TASK DIRECTIONS =>
Word for word, and with pictures excluded, copy out all the records that follow.

PROVIDED MATERIAL =>
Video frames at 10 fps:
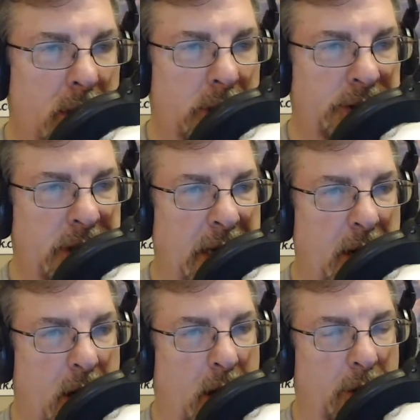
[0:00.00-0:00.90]
see
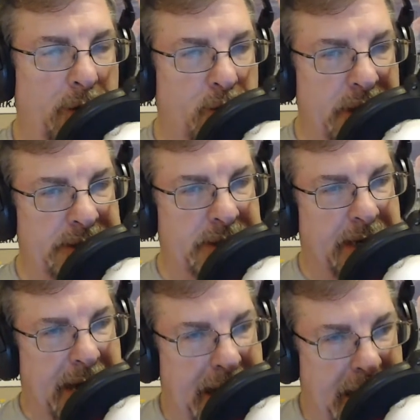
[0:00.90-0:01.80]
all the recent
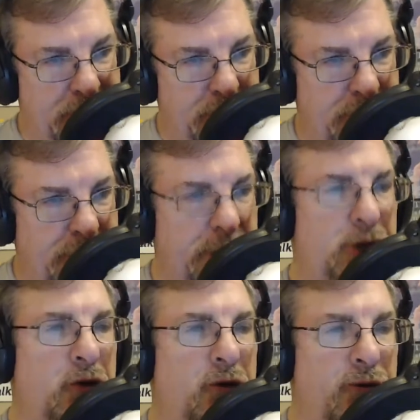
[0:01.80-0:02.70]
caches that
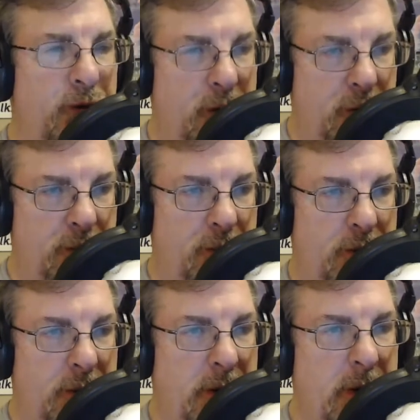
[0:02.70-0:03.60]
you viewed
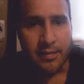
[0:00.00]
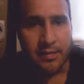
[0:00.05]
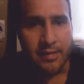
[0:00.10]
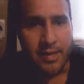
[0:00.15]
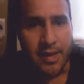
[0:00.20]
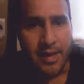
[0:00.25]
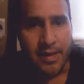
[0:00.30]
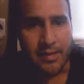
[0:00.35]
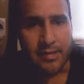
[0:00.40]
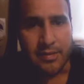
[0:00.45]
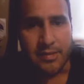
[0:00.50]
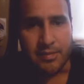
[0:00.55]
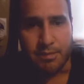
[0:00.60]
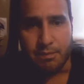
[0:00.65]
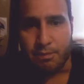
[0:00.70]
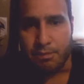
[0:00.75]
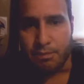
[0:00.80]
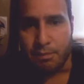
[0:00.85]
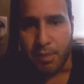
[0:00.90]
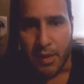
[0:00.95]
That's
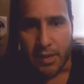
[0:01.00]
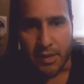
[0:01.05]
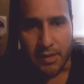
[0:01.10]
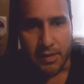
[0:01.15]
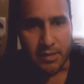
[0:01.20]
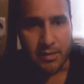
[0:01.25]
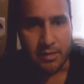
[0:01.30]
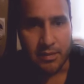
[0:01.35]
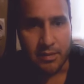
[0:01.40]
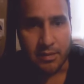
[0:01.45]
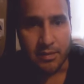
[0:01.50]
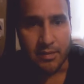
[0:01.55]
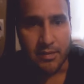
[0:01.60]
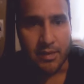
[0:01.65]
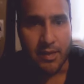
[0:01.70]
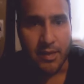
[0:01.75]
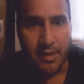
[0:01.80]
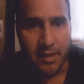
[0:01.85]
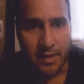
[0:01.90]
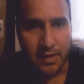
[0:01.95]
bugging the
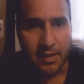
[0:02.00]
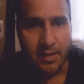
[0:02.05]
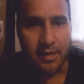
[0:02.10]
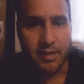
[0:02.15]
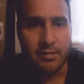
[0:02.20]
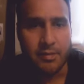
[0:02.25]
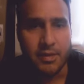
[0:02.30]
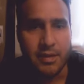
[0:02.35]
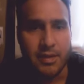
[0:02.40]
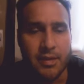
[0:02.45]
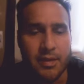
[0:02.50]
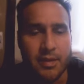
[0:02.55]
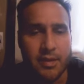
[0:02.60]
heck out of me.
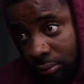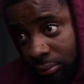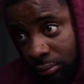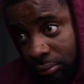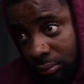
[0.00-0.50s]

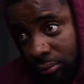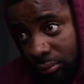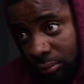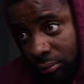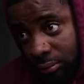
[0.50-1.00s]

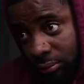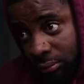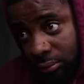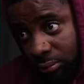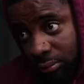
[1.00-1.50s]

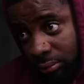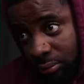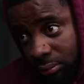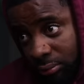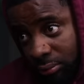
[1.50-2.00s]

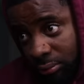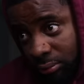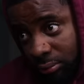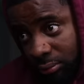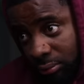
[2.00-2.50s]

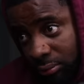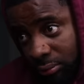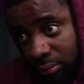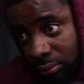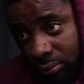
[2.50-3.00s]

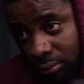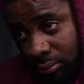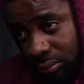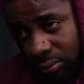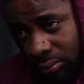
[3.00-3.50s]

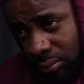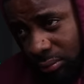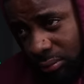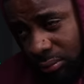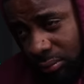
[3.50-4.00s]

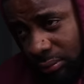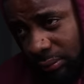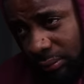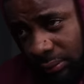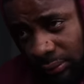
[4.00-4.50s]
[no speech]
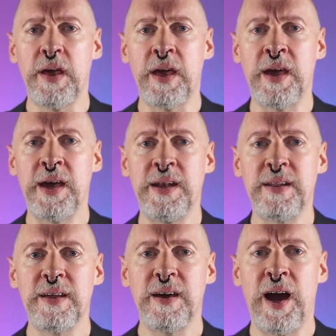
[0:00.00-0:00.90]

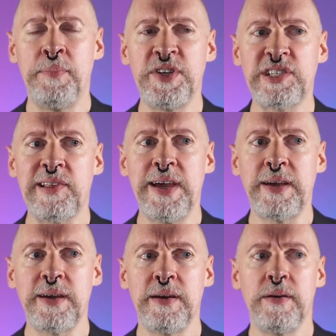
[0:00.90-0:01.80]
and I'm just
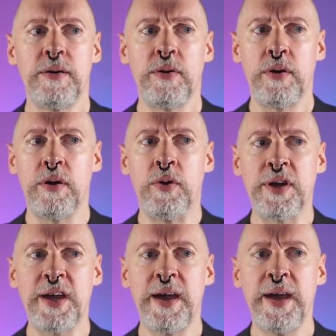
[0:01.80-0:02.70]
like,
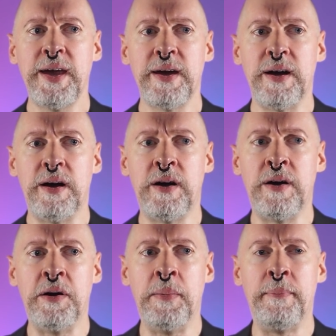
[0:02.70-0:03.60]
okay.
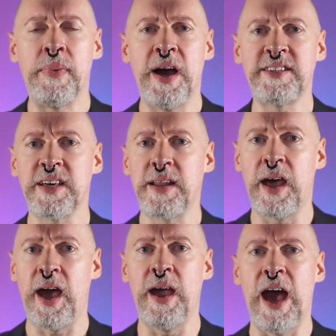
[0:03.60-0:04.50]
Um, I said,
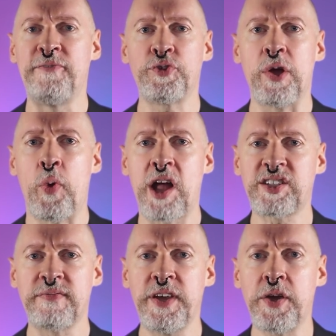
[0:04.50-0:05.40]
I, I, after I
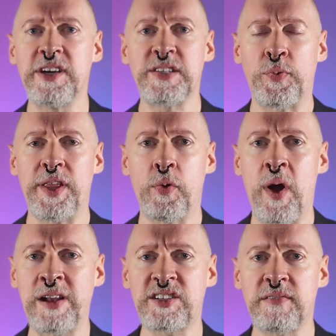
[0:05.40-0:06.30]
watched the video, I said, well, I
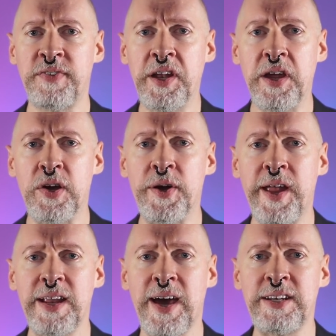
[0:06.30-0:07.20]
watched the video, and
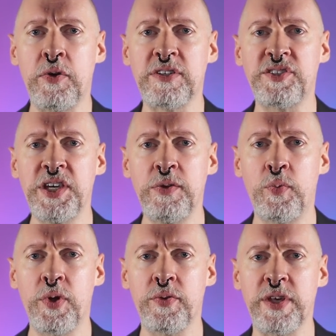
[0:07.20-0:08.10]
I, I don't see
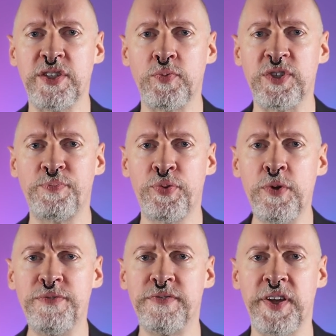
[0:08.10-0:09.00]
where this was
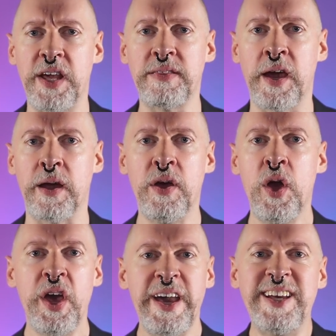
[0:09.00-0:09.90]
proof of anything.
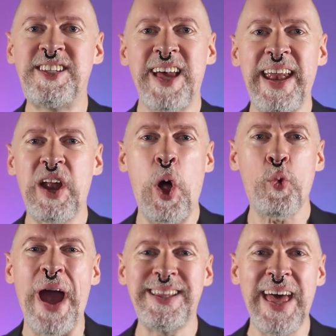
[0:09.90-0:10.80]
He said it all
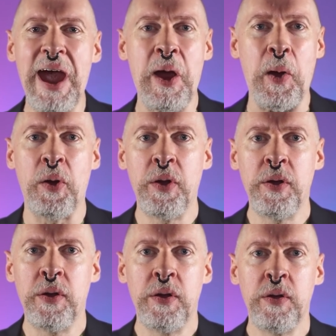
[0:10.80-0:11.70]
right there.
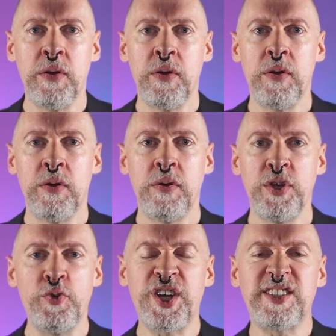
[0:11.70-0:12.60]

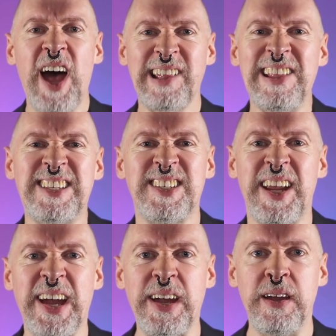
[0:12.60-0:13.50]
You're just not
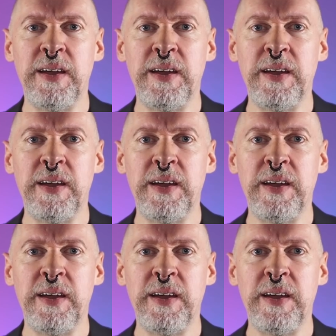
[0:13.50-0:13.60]
listening.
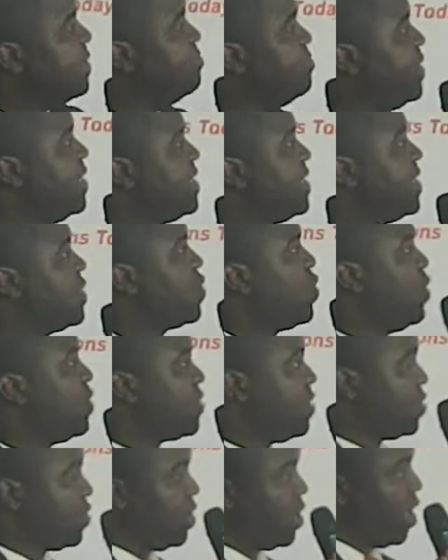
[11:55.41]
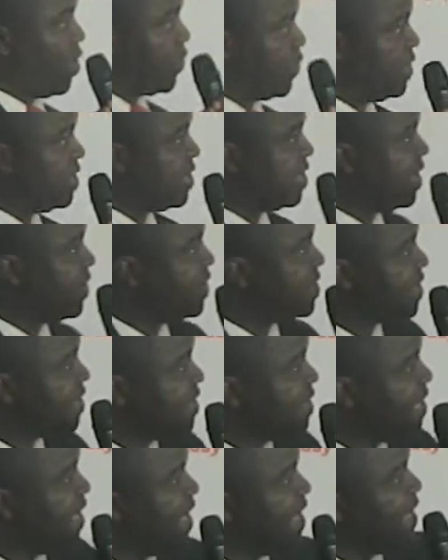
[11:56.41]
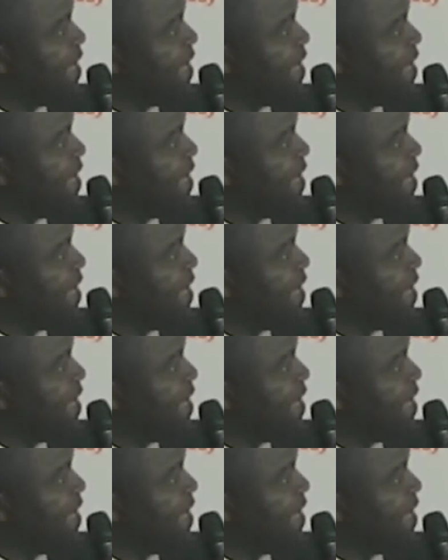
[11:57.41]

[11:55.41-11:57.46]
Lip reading: the business calls, I'll show you how they generated,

RESPONSE TO THE EXERCISE =>
Video frames at 10 fps:
[0:00.00-0:00.90]
see
[0:00.90-0:01.80]
all the recent
[0:01.80-0:02.70]
caches that
[0:02.70-0:03.60]
you viewed
[0:00.00]
[0:00.05]
[0:00.10]
[0:00.15]
[0:00.20]
[0:00.25]
[0:00.30]
[0:00.35]
[0:00.40]
[0:00.45]
[0:00.50]
[0:00.55]
[0:00.60]
[0:00.65]
[0:00.70]
[0:00.75]
[0:00.80]
[0:00.85]
[0:00.90]
[0:00.95]
That's
[0:01.00]
[0:01.05]
[0:01.10]
[0:01.15]
[0:01.20]
[0:01.25]
[0:01.30]
[0:01.35]
[0:01.40]
[0:01.45]
[0:01.50]
[0:01.55]
[0:01.60]
[0:01.65]
[0:01.70]
[0:01.75]
[0:01.80]
[0:01.85]
[0:01.90]
[0:01.95]
bugging the
[0:02.00]
[0:02.05]
[0:02.10]
[0:02.15]
[0:02.20]
[0:02.25]
[0:02.30]
[0:02.35]
[0:02.40]
[0:02.45]
[0:02.50]
[0:02.55]
[0:02.60]
heck out of me.
[0.00-0.50s]

[0.50-1.00s]

[1.00-1.50s]

[1.50-2.00s]

[2.00-2.50s]

[2.50-3.00s]

[3.00-3.50s]

[3.50-4.00s]

[4.00-4.50s]
[no speech]
[0:00.00-0:00.90]

[0:00.90-0:01.80]
and I'm just
[0:01.80-0:02.70]
like,
[0:02.70-0:03.60]
okay.
[0:03.60-0:04.50]
Um, I said,
[0:04.50-0:05.40]
I, I, after I
[0:05.40-0:06.30]
watched the video, I said, well, I
[0:06.30-0:07.20]
watched the video, and
[0:07.20-0:08.10]
I, I don't see
[0:08.10-0:09.00]
where this was
[0:09.00-0:09.90]
proof of anything.
[0:09.90-0:10.80]
He said it all
[0:10.80-0:11.70]
right there.
[0:11.70-0:12.60]

[0:12.60-0:13.50]
You're just not
[0:13.50-0:13.60]
listening.
[11:55.41]
[11:56.41]
[11:57.41]

[11:55.41-11:57.46]
Lip reading: the business calls, I'll show you how they generated,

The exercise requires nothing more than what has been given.